There are other ways to maximize this such as booking red eyes immediately after a work shift or early morning returning flights before the beginning of the workday. I once booked a red-eye flight from Beijing that arrived in Oregon at 6 AM and went straight back to work from the airport. I realize that this might be too hardcore for many people but for me, it was always worth it.
3. Offset your living expenses
Something a lot of people don’t think about is reducing your living expenses while you go on a trip. Normally when you go on a vacation, you’re stuck paying for all your home bills in addition to all the expenses of housing and transportation while traveling. I figured a good way to do this was to cut unnecessary expenses and utilize the free space in my home. I did this by renting unused rooms in my home as either long-term or short-term rentals. The extra rental income was able to offset a lot of lodging costs while traveling. You could also rent a space as storage, rent out your car or offer RV parking on your property. There are really a ton of ways to offset living expenses, it’s just a matter of finding which one works best for you.
4. Stay in hostels
I feel like anytime I mention to someone living in the United States that I’ve stayed in hostels the response is usually something along the lines of, “wasn’t it scary?” I have stayed in dozens of hostels and while not all have been amazing, I have never seen one that lives up to the “scary” perception.

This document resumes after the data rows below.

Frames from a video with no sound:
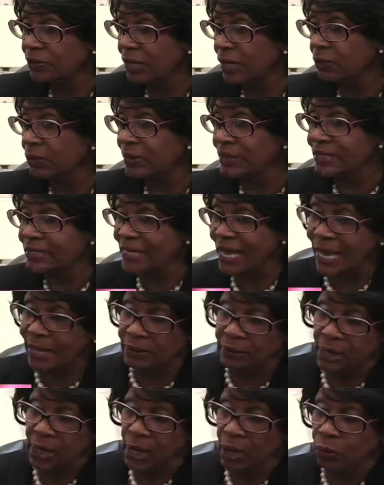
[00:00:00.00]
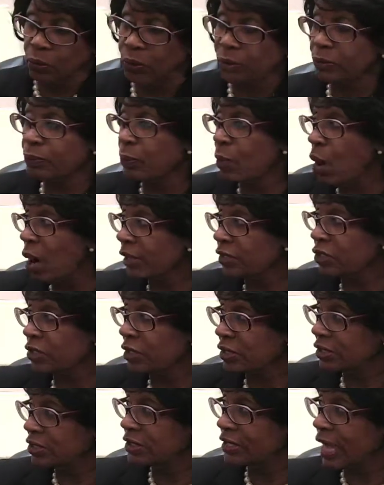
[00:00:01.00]
reset with
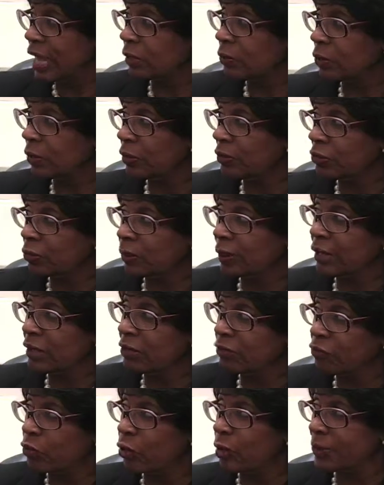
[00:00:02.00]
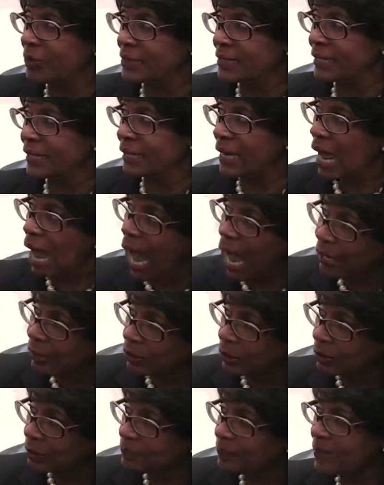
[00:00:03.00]
margins that were 3 to 4%
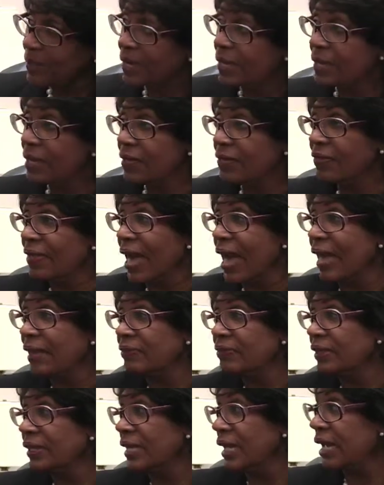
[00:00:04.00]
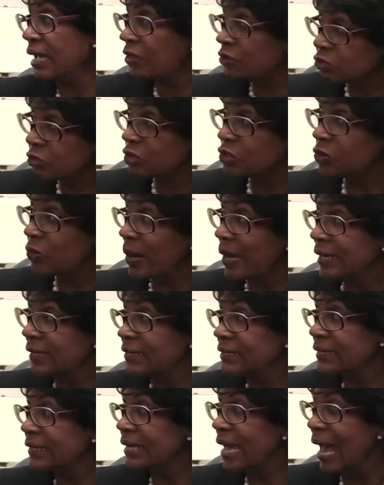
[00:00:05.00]
higher than the interest
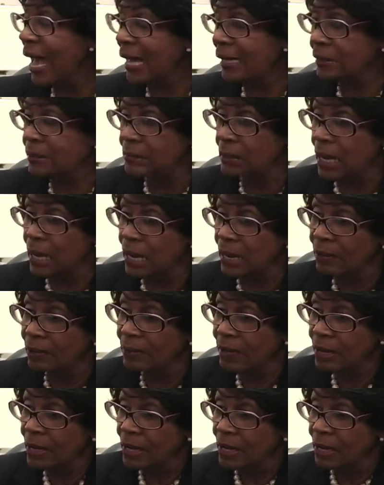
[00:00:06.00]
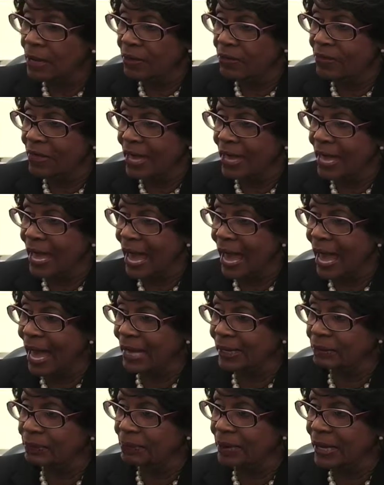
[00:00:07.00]
rates that they
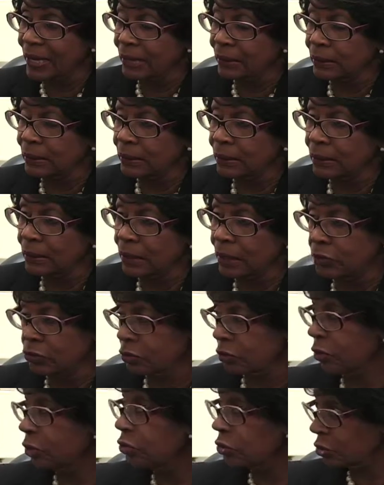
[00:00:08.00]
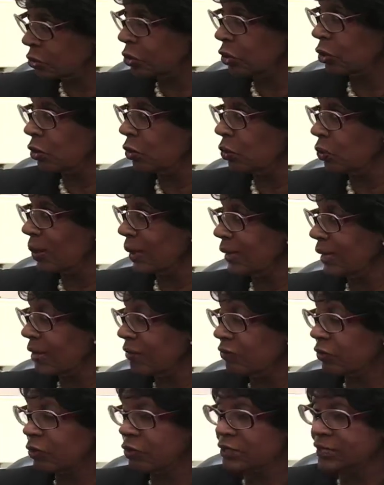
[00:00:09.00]
had been introduced to when they
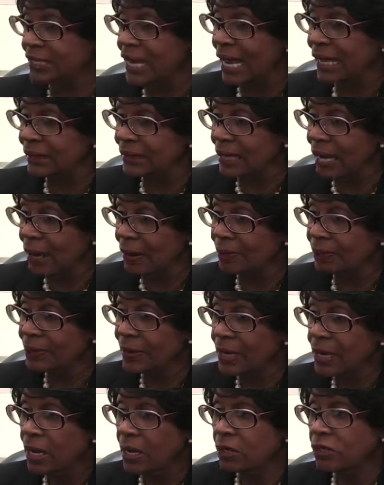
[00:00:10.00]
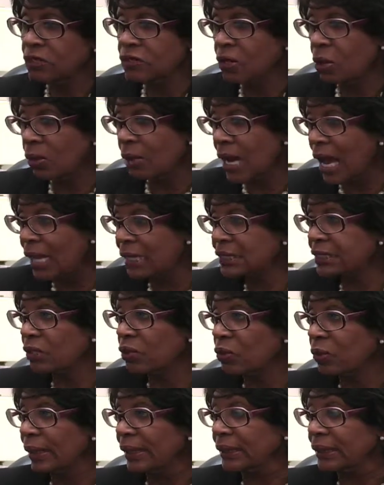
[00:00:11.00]
first signed up. So
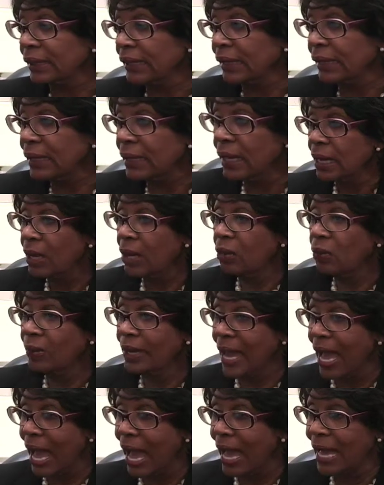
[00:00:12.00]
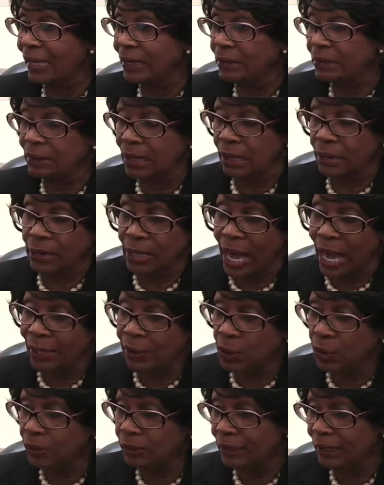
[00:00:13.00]
consequently, we had not
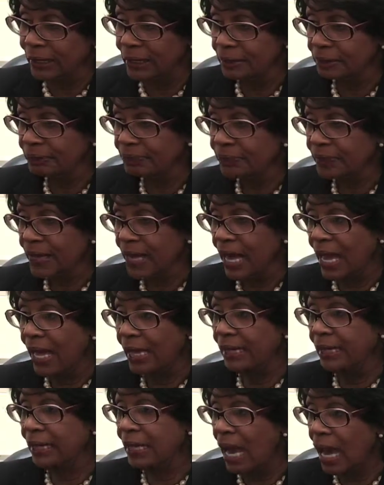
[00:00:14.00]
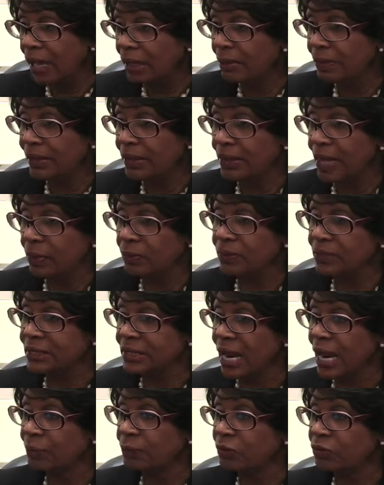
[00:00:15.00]
only an economy that was
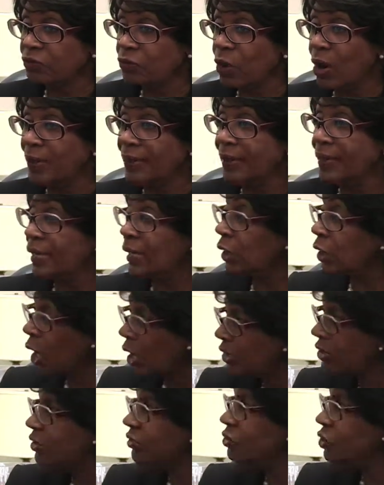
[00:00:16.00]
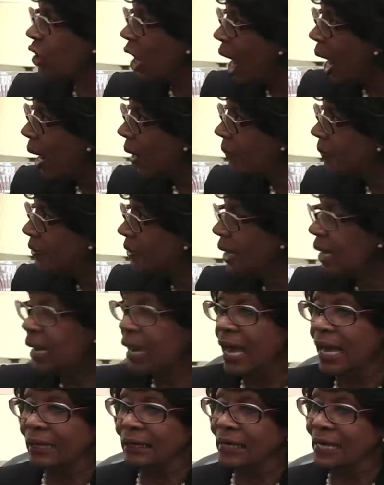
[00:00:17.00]
not performing and a loss of jobs
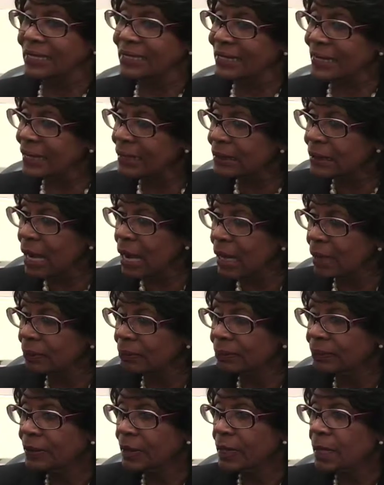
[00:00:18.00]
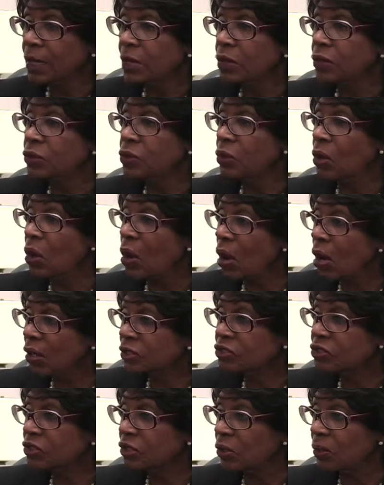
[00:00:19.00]
and less income. You
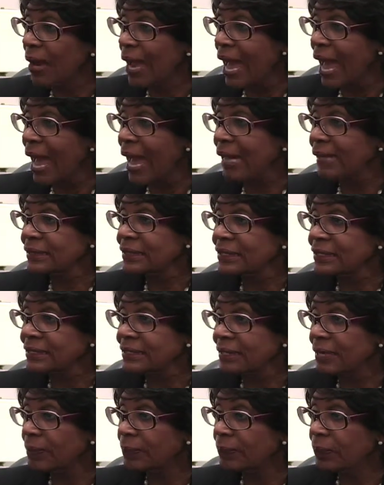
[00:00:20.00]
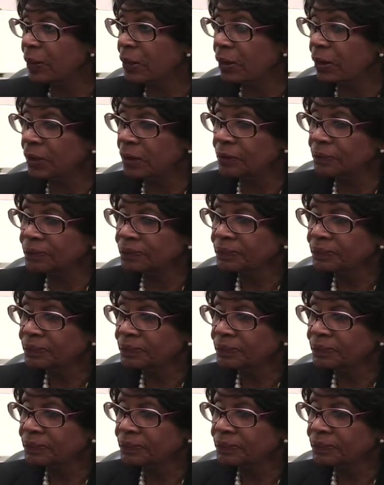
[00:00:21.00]
also had simple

There have been hostels I’ve stayed in where I’ve actually had a better experience than staying in a five-star hotel just because of the interesting people you meet and the laid-back culture that comes with many hostels.
Most hostels will even have options for private rooms if being surrounded by other humans isn’t so much your thing. Hostels will cost a fraction of a hotel and in my opinion, the only time spent at your lodging should be sleeping and showering, you didn’t travel this far to sit in a room, go out and see the things you came here for!
5. Live like the locals
One thing I’ve noticed that seems universal wherever you go is that tourist prices are always higher! Locals in these destinations know that tourists will be willing to spend more and cater prices accordingly. This goes for almost everything, food, transportation, lodging, and definitely anything you’d want to take back home with you. A common theme amongst restaurants in touristy areas is large English menus posted out front catered to travelers. It’s always tempting to go towards some sense of familiarity when somewhere unfamiliar, but be brave and try somewhere without English menus, often the food is better and more authentic. The same could be said for transportation, if most locals take the bus it’s likely that’s your cheapest option. And the cheapest transportation option of all is of course to walk, just make sure you have a navigation plan dialed in if you go this route. You usually don’t have to go far outside the tourism center to start seeing discounts on lodging which if you don’t mind a short walk as mentioned above, can do wonders for your budget.